[Dataset entries]
----------------------------------------

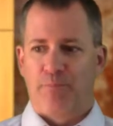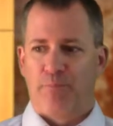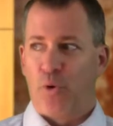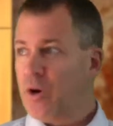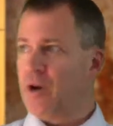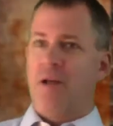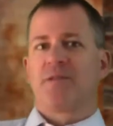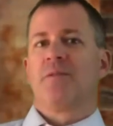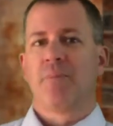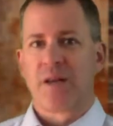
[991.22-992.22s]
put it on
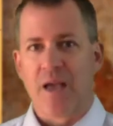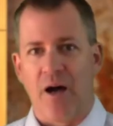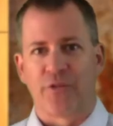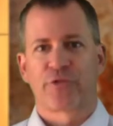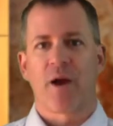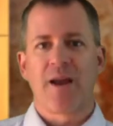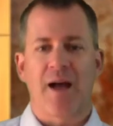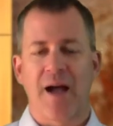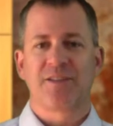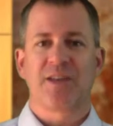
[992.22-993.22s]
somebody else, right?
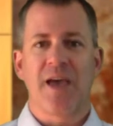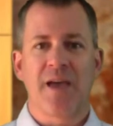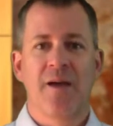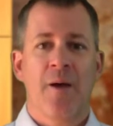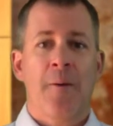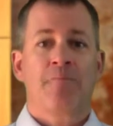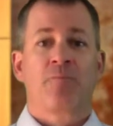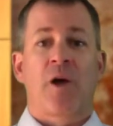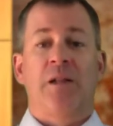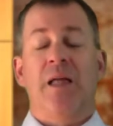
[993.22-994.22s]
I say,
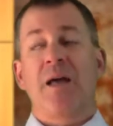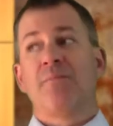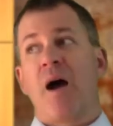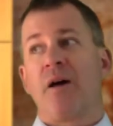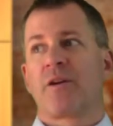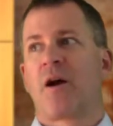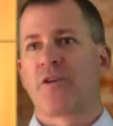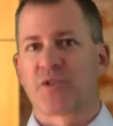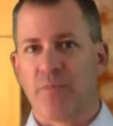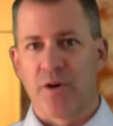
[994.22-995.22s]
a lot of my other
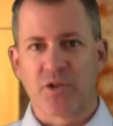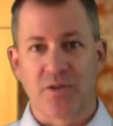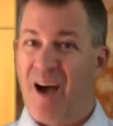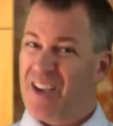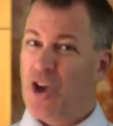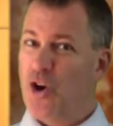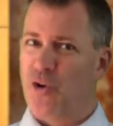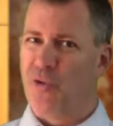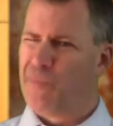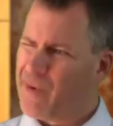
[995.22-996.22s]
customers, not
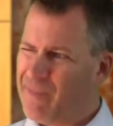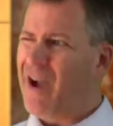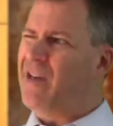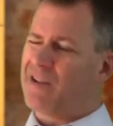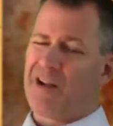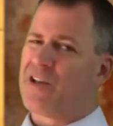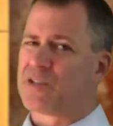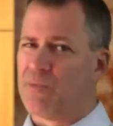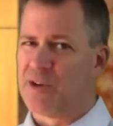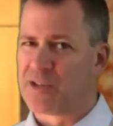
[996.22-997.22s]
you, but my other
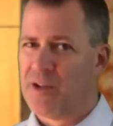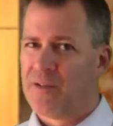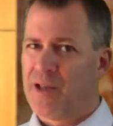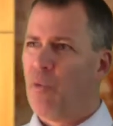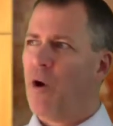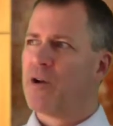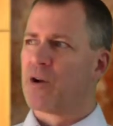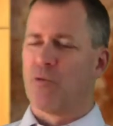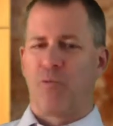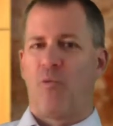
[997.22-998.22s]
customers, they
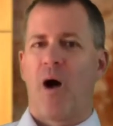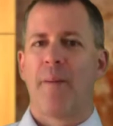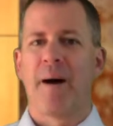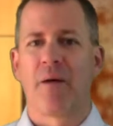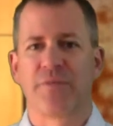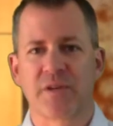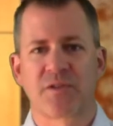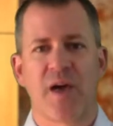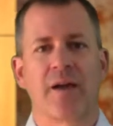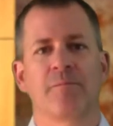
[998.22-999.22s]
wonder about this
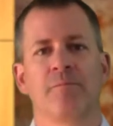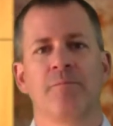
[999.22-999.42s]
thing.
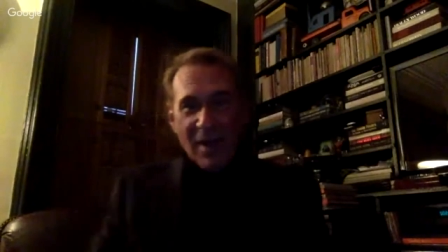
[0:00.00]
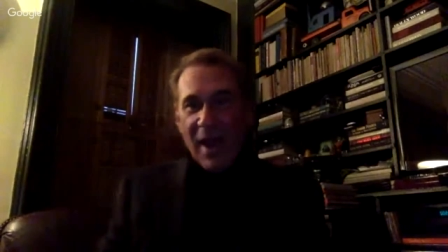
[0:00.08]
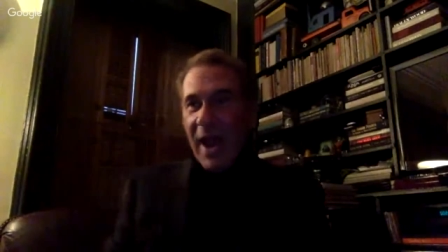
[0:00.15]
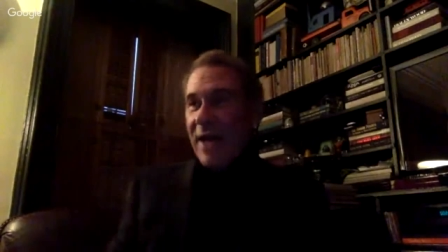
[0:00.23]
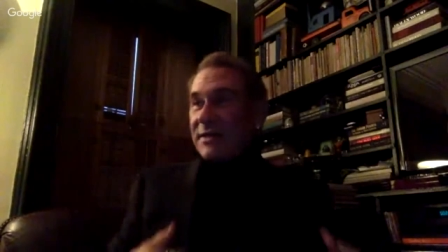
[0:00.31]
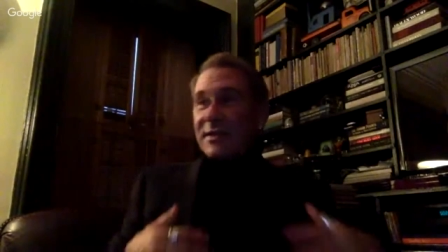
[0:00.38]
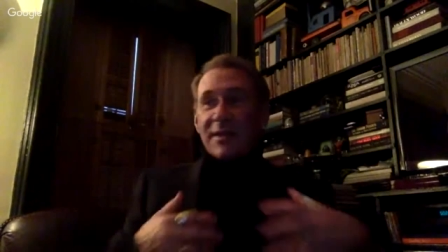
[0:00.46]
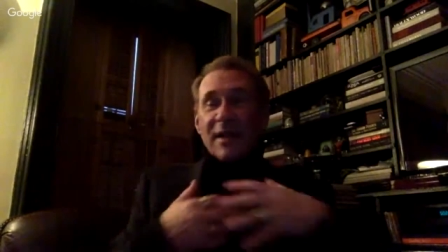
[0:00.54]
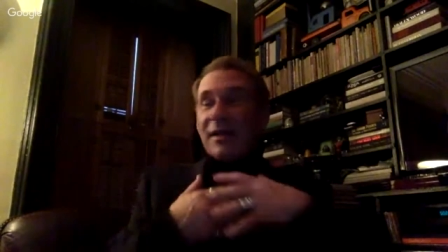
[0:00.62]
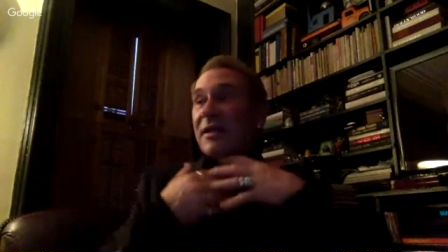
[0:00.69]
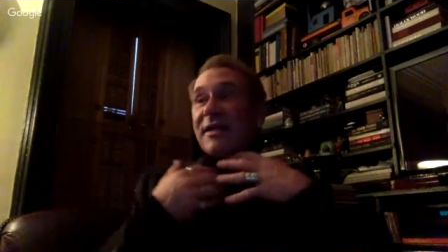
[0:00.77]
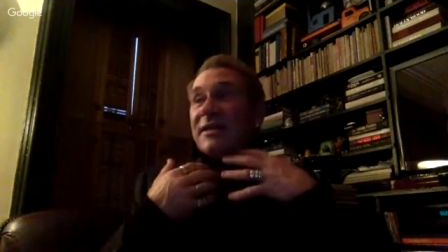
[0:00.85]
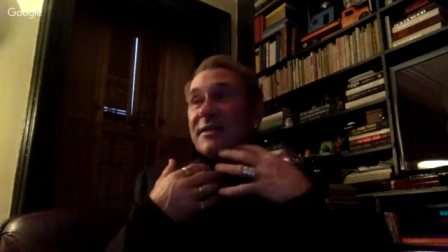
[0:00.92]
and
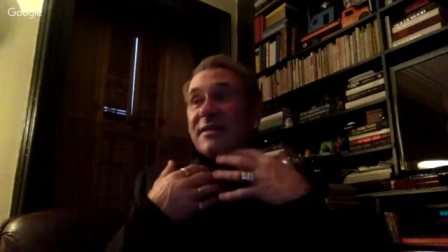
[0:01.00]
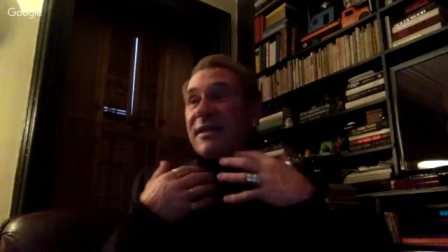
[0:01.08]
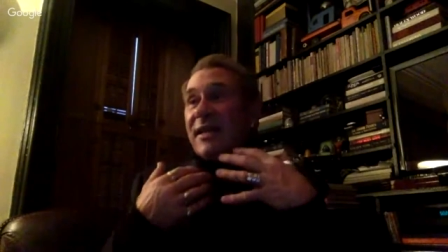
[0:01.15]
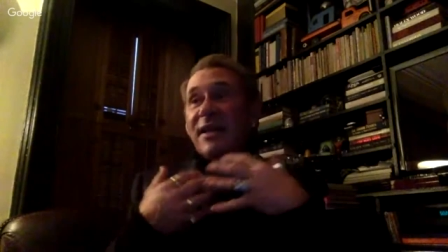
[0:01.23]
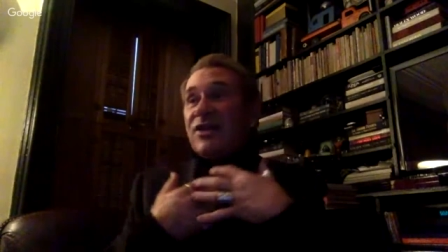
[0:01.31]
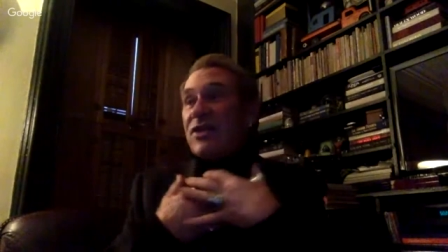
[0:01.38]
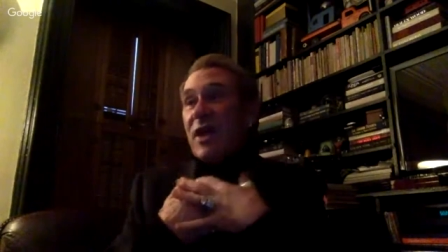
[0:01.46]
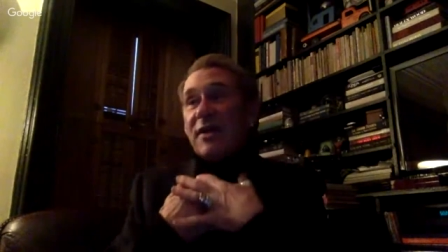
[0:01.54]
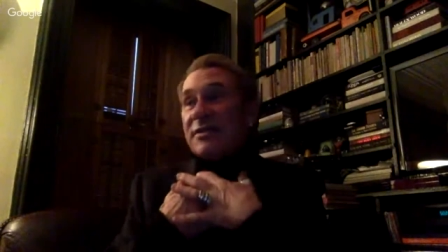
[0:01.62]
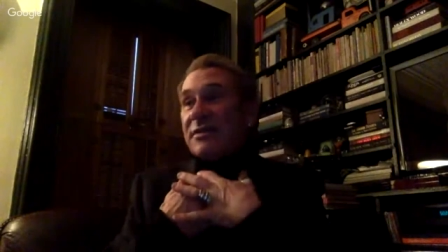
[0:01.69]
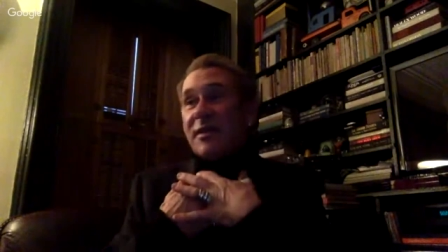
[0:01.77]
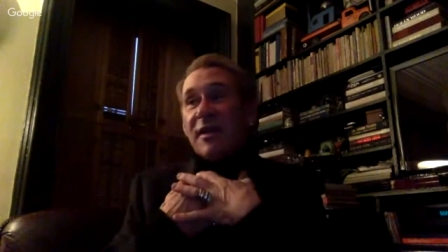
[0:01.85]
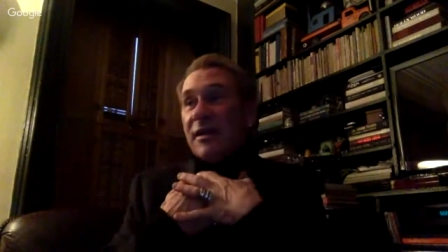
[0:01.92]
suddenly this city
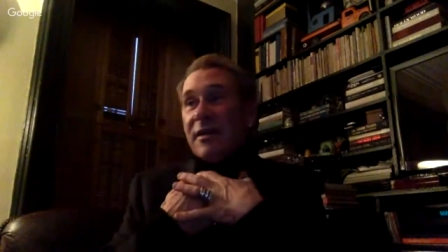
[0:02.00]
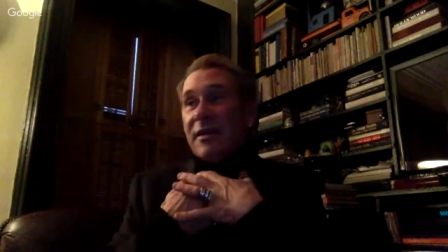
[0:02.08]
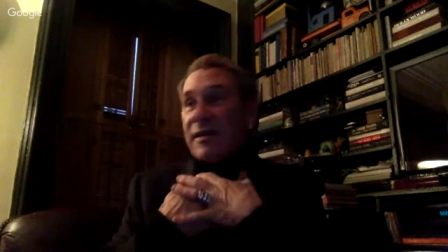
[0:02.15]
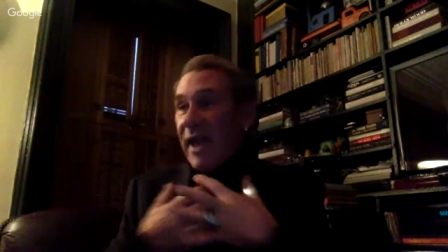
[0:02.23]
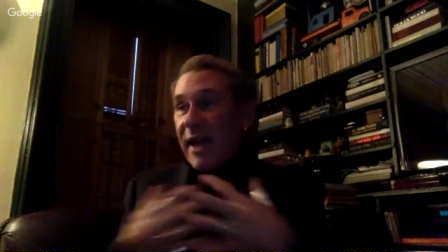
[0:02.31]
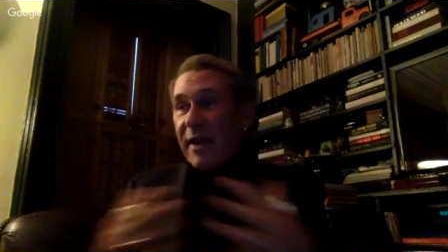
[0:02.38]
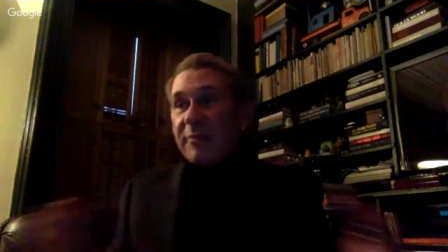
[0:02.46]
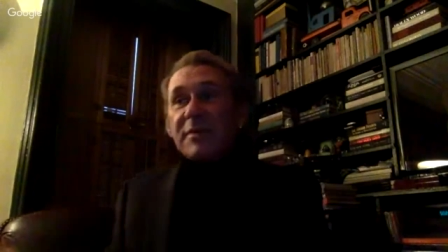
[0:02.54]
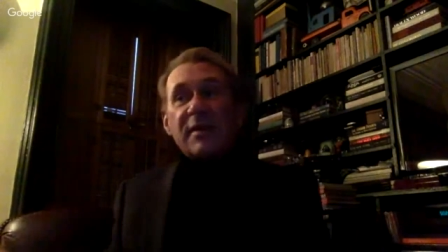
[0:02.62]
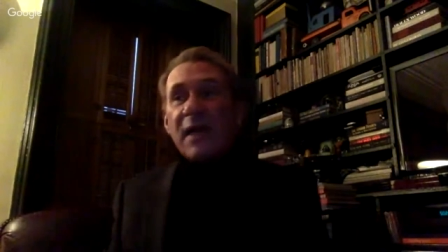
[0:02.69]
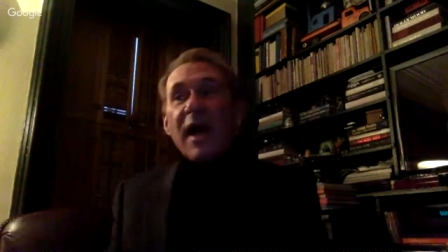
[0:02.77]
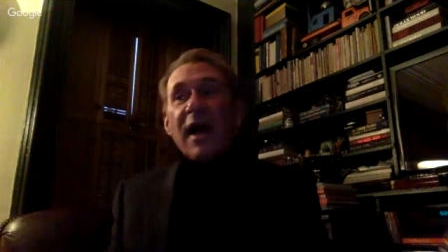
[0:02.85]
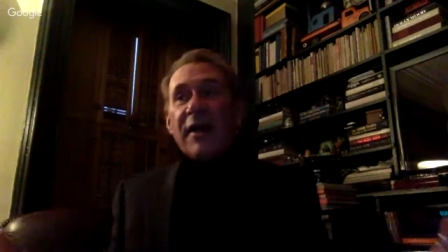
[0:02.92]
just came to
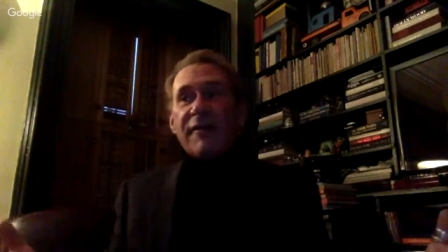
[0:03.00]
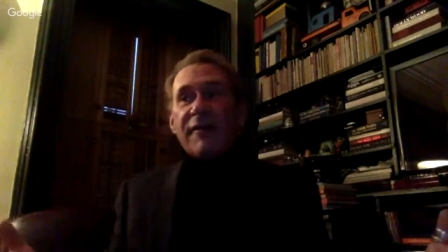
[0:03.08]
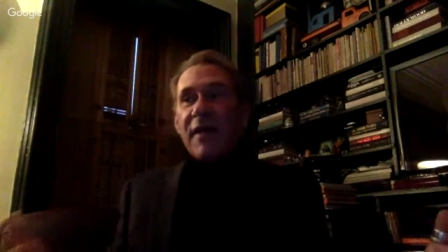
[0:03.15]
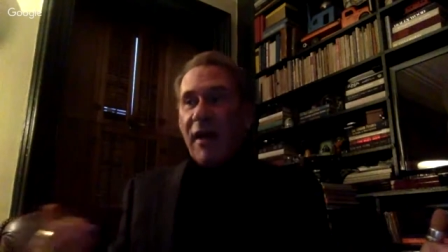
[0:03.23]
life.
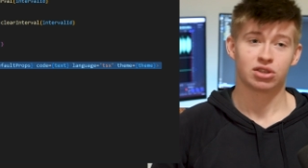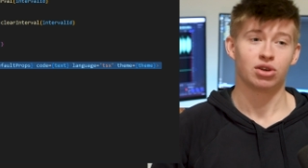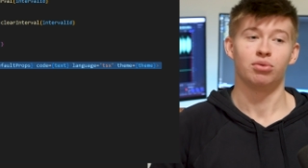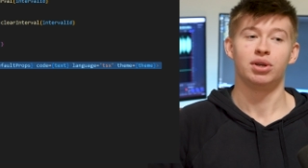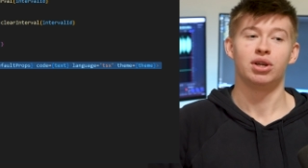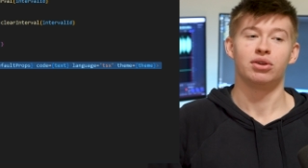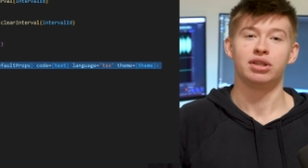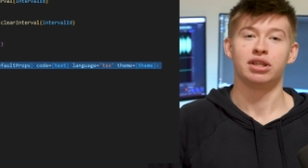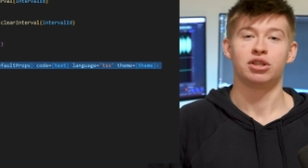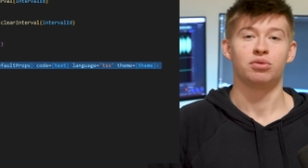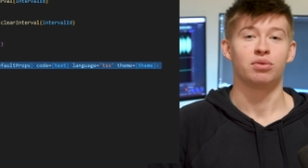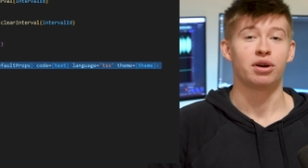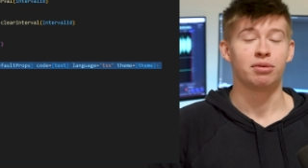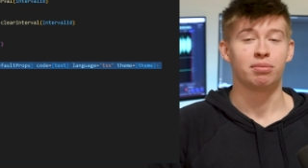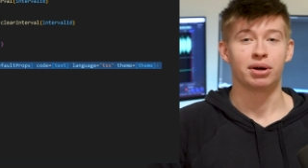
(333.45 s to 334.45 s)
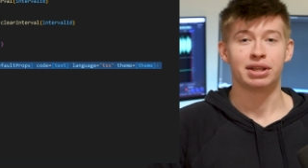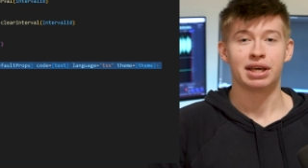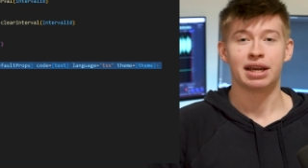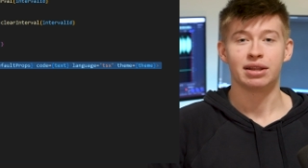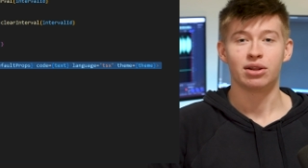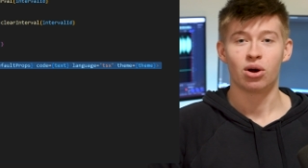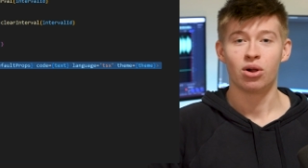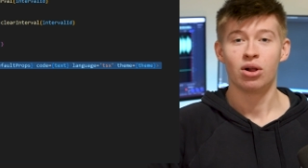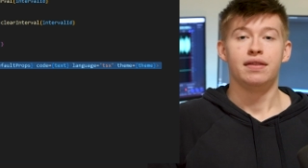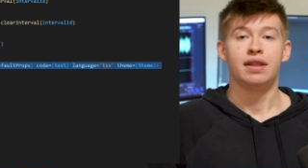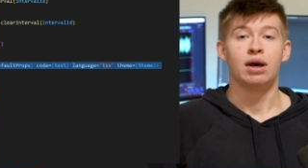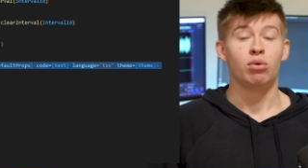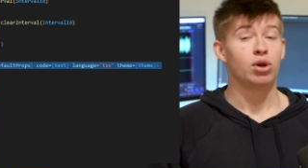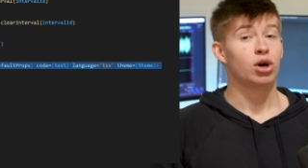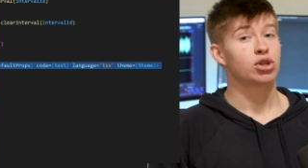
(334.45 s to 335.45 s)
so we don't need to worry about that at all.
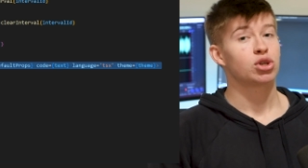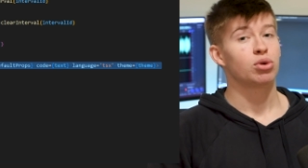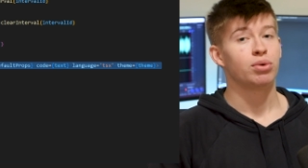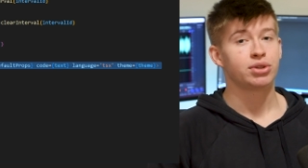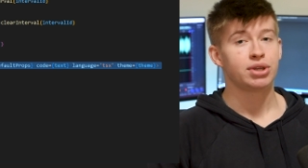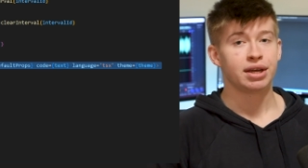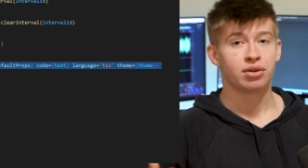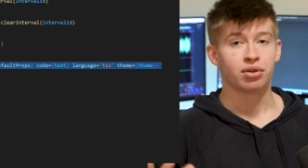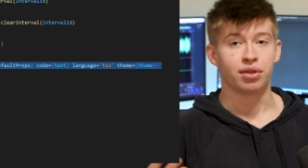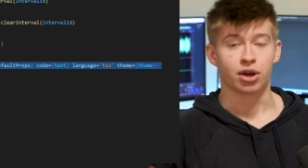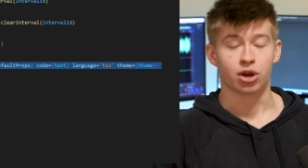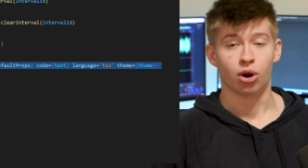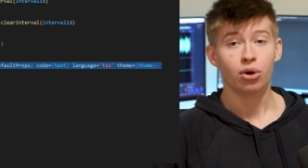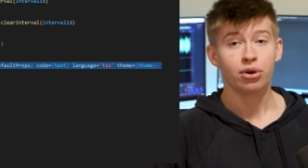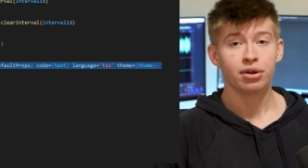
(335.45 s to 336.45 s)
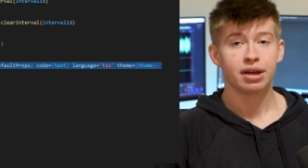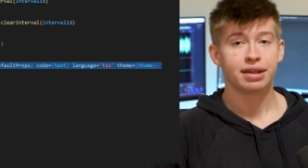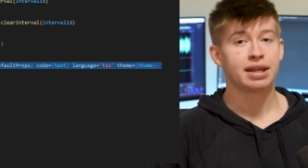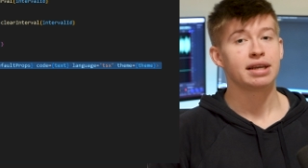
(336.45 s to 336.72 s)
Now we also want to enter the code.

----------------------------------------

■ **WORK REQUIRED**
Type out all of the records exactly, leaving out any picture.

■ **OUTPUT FOR THIS EXERCISE**
[991.22-992.22s]
put it on
[992.22-993.22s]
somebody else, right?
[993.22-994.22s]
I say,
[994.22-995.22s]
a lot of my other
[995.22-996.22s]
customers, not
[996.22-997.22s]
you, but my other
[997.22-998.22s]
customers, they
[998.22-999.22s]
wonder about this
[999.22-999.42s]
thing.
[0:00.00]
[0:00.08]
[0:00.15]
[0:00.23]
[0:00.31]
[0:00.38]
[0:00.46]
[0:00.54]
[0:00.62]
[0:00.69]
[0:00.77]
[0:00.85]
[0:00.92]
and
[0:01.00]
[0:01.08]
[0:01.15]
[0:01.23]
[0:01.31]
[0:01.38]
[0:01.46]
[0:01.54]
[0:01.62]
[0:01.69]
[0:01.77]
[0:01.85]
[0:01.92]
suddenly this city
[0:02.00]
[0:02.08]
[0:02.15]
[0:02.23]
[0:02.31]
[0:02.38]
[0:02.46]
[0:02.54]
[0:02.62]
[0:02.69]
[0:02.77]
[0:02.85]
[0:02.92]
just came to
[0:03.00]
[0:03.08]
[0:03.15]
[0:03.23]
life.
(333.45 s to 334.45 s)
(334.45 s to 335.45 s)
so we don't need to worry about that at all.
(335.45 s to 336.45 s)
(336.45 s to 336.72 s)
Now we also want to enter the code.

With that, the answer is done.